Data entries:
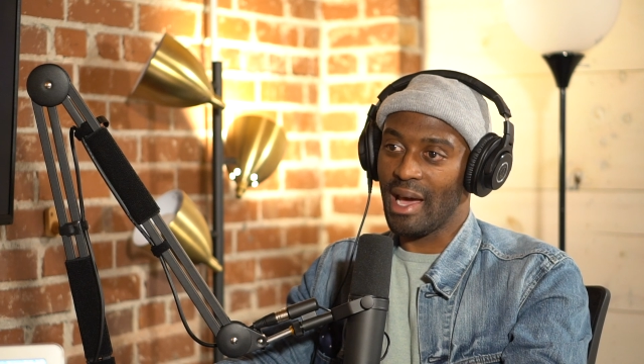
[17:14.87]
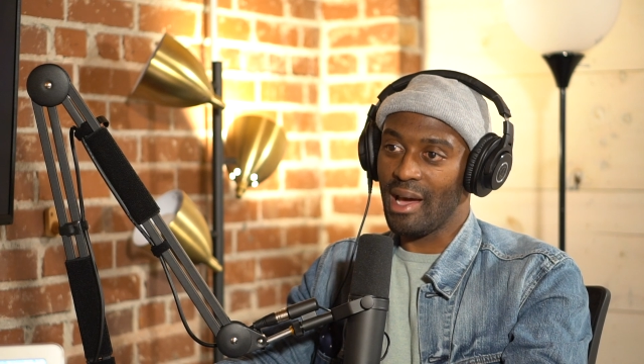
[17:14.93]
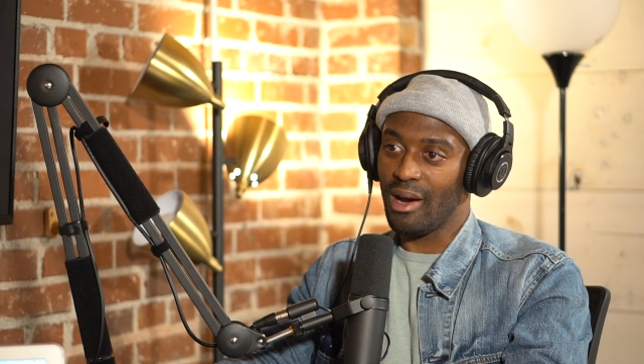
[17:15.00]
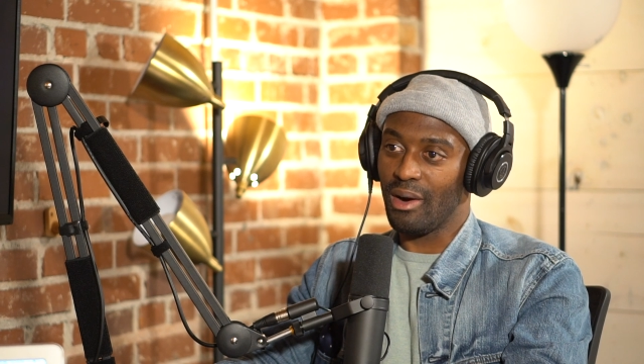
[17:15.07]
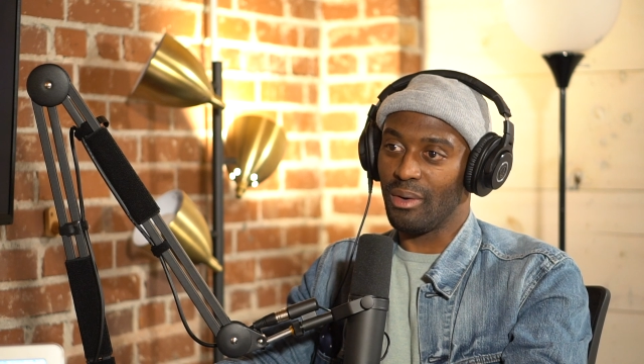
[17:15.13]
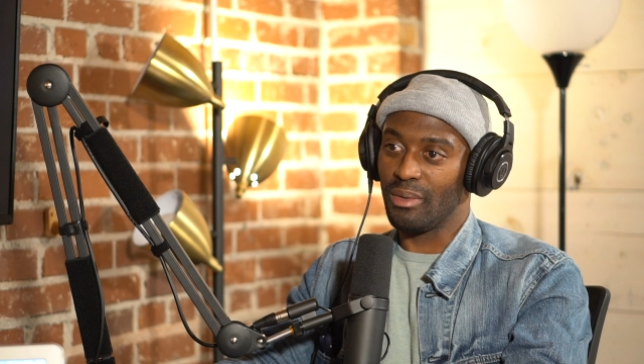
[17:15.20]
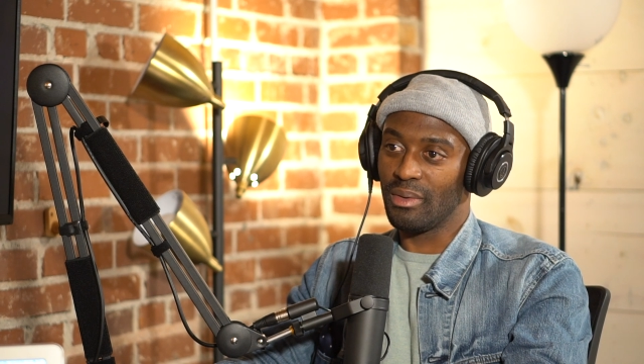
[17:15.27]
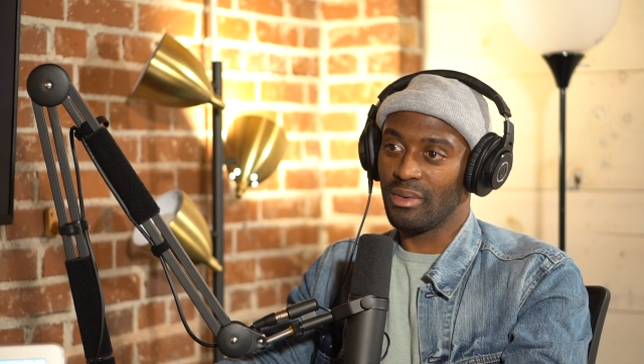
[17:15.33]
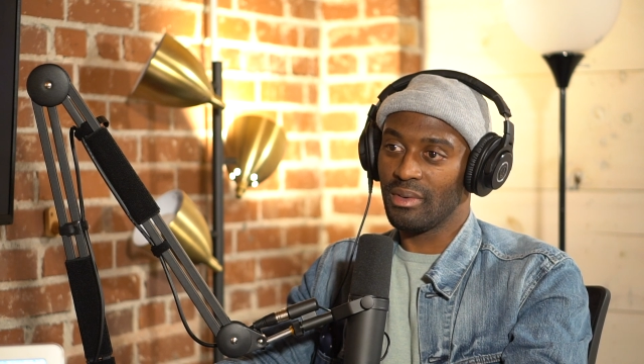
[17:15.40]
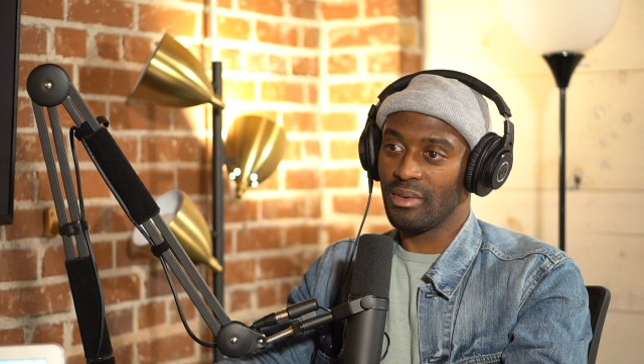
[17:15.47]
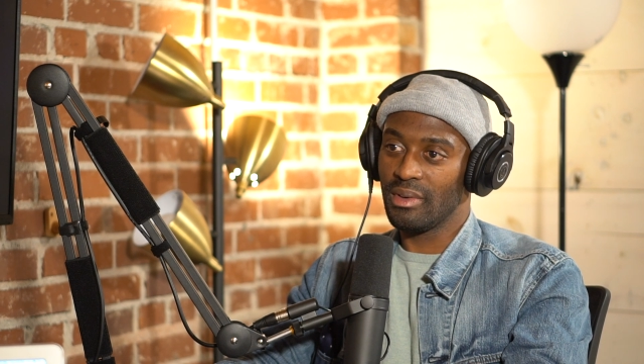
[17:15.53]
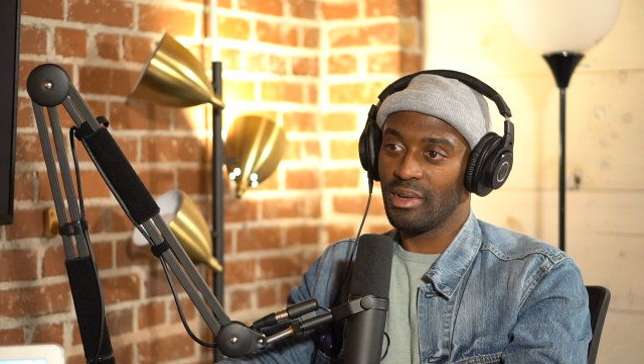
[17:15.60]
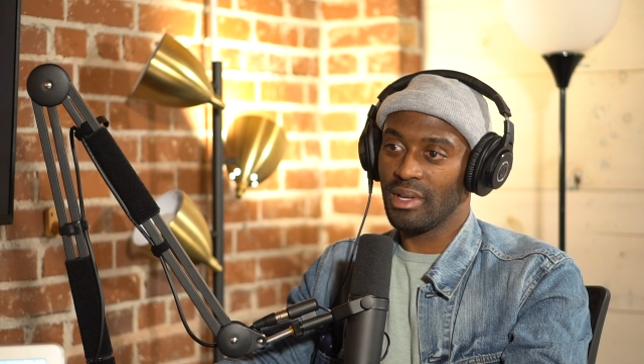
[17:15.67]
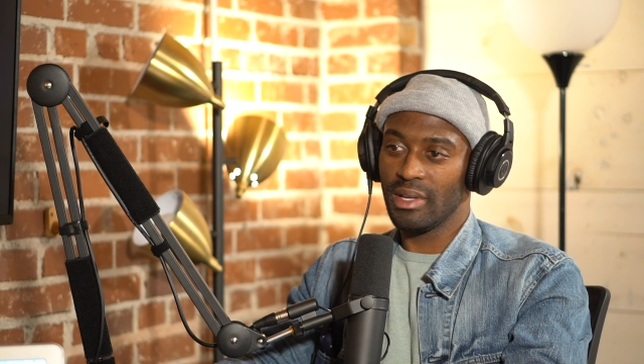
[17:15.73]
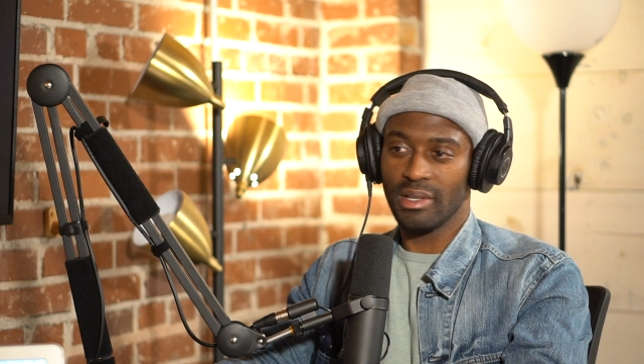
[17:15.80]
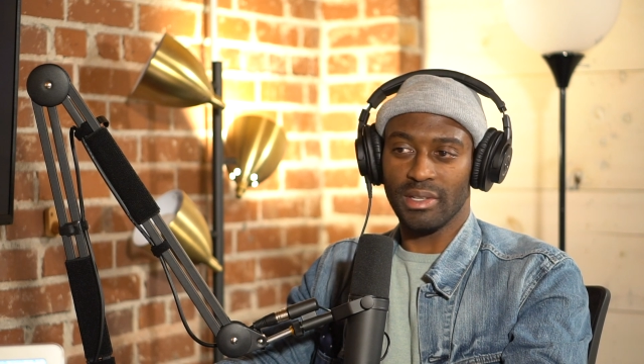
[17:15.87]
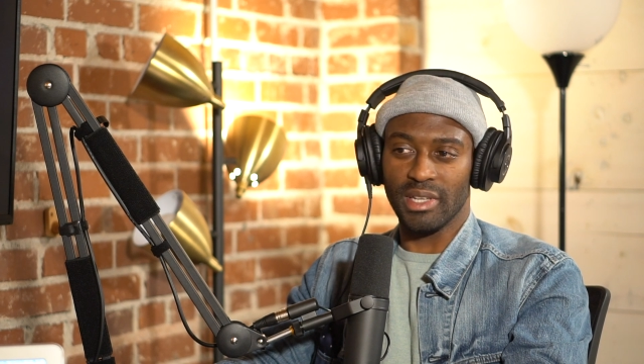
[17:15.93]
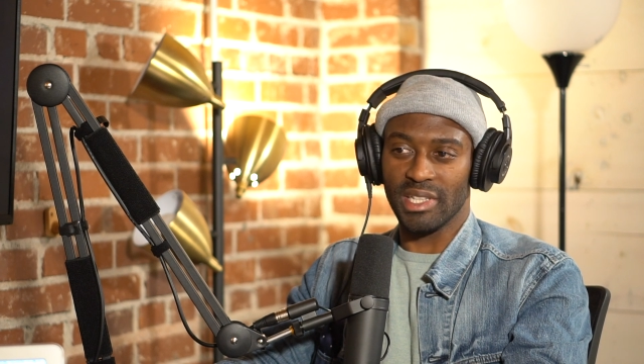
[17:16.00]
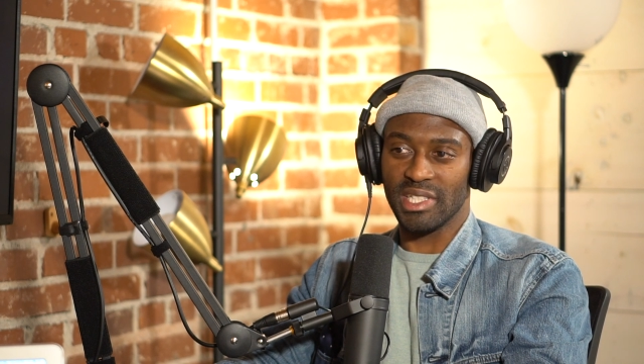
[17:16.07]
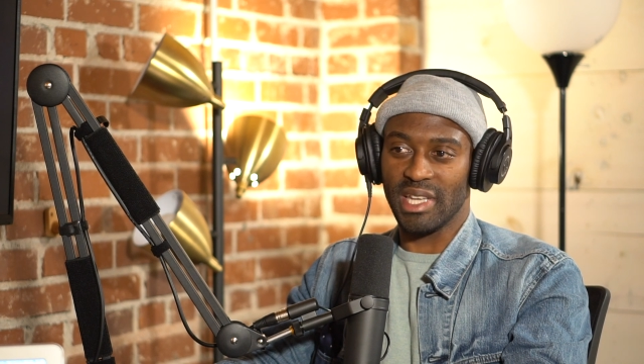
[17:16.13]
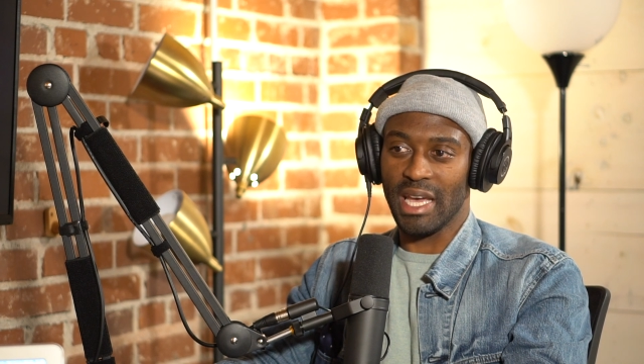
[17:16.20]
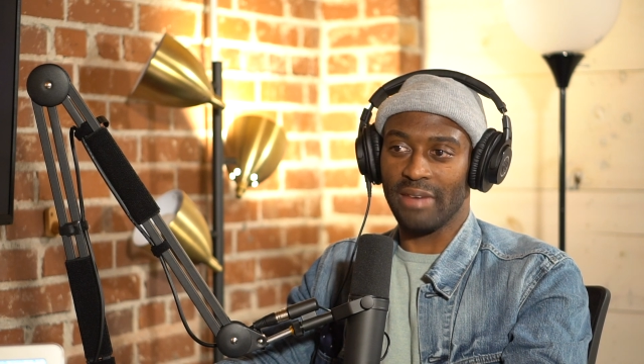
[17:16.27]
Now,
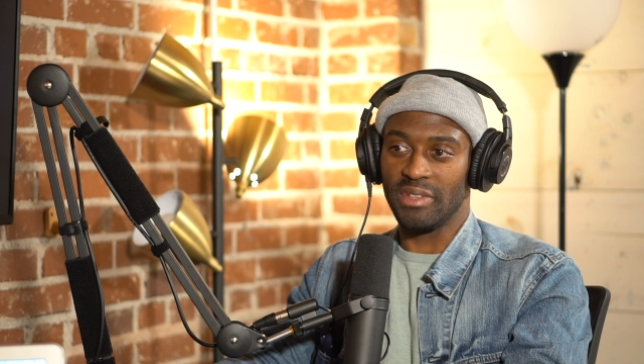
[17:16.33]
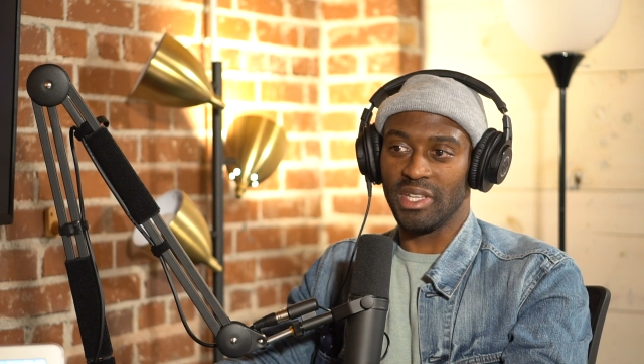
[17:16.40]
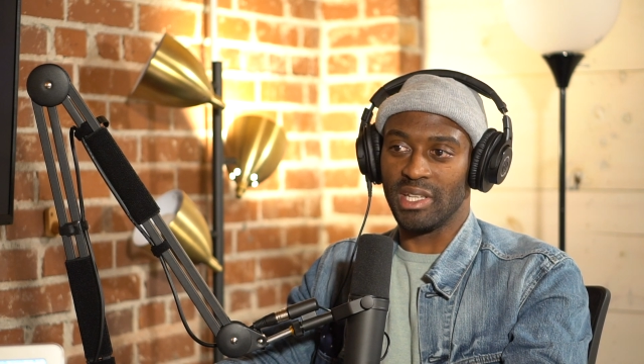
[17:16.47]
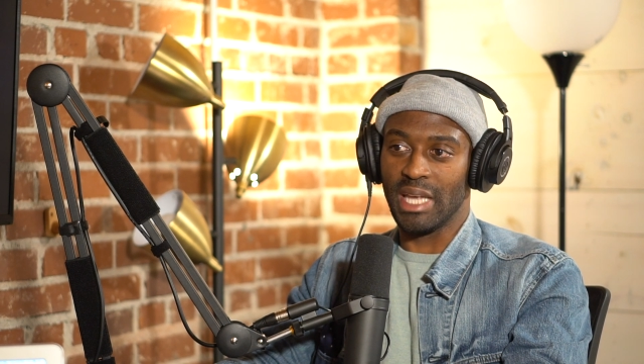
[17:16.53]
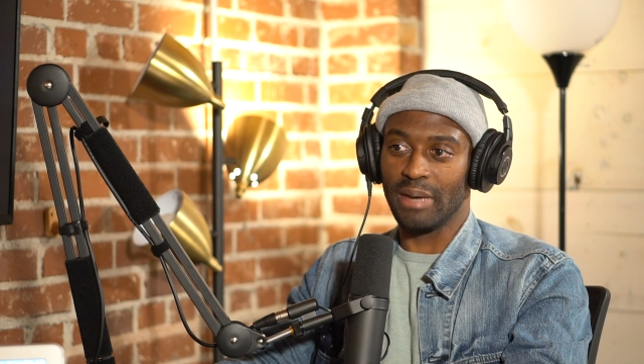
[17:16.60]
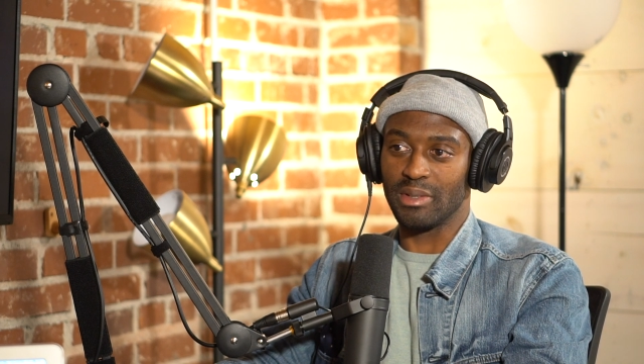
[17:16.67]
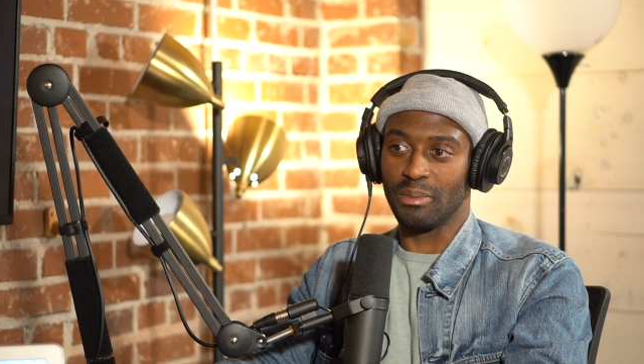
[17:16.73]
does he have the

Assigned task -> Images are to be omitted; repeat the remaining data above exactly.

Output ->
[17:14.87]
[17:14.93]
[17:15.00]
[17:15.07]
[17:15.13]
[17:15.20]
[17:15.27]
[17:15.33]
[17:15.40]
[17:15.47]
[17:15.53]
[17:15.60]
[17:15.67]
[17:15.73]
[17:15.80]
[17:15.87]
[17:15.93]
[17:16.00]
[17:16.07]
[17:16.13]
[17:16.20]
[17:16.27]
Now,
[17:16.33]
[17:16.40]
[17:16.47]
[17:16.53]
[17:16.60]
[17:16.67]
[17:16.73]
does he have the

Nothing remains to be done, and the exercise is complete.